**PROBLEM TO WORK ON**
Omit every picture and output the rest of the records exactly as they are.

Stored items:
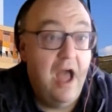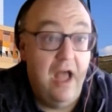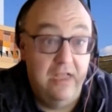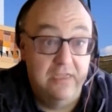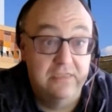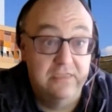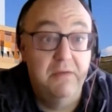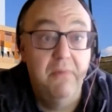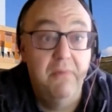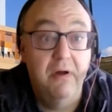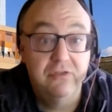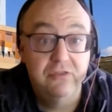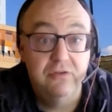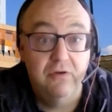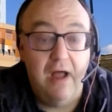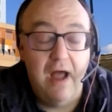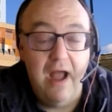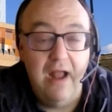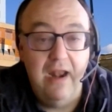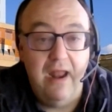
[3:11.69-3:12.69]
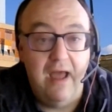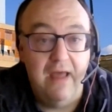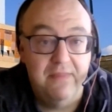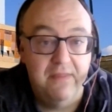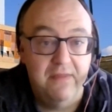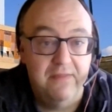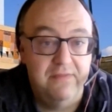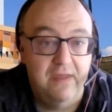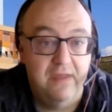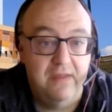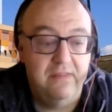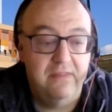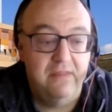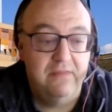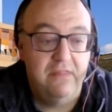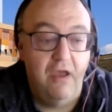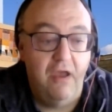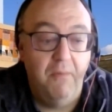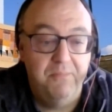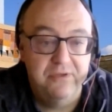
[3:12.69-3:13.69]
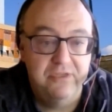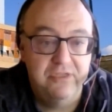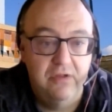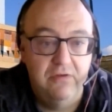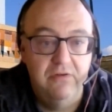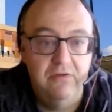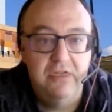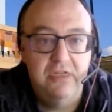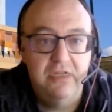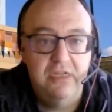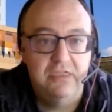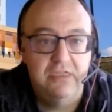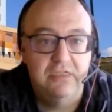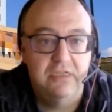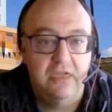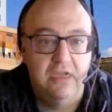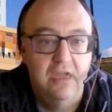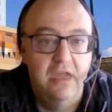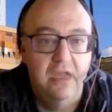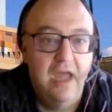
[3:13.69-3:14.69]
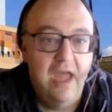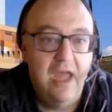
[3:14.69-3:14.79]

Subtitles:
as a module highlight, that the opportunity to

**EXERCISE RESULT**
[3:11.69-3:12.69]
[3:12.69-3:13.69]
[3:13.69-3:14.69]
[3:14.69-3:14.79]

Subtitles:
as a module highlight, that the opportunity to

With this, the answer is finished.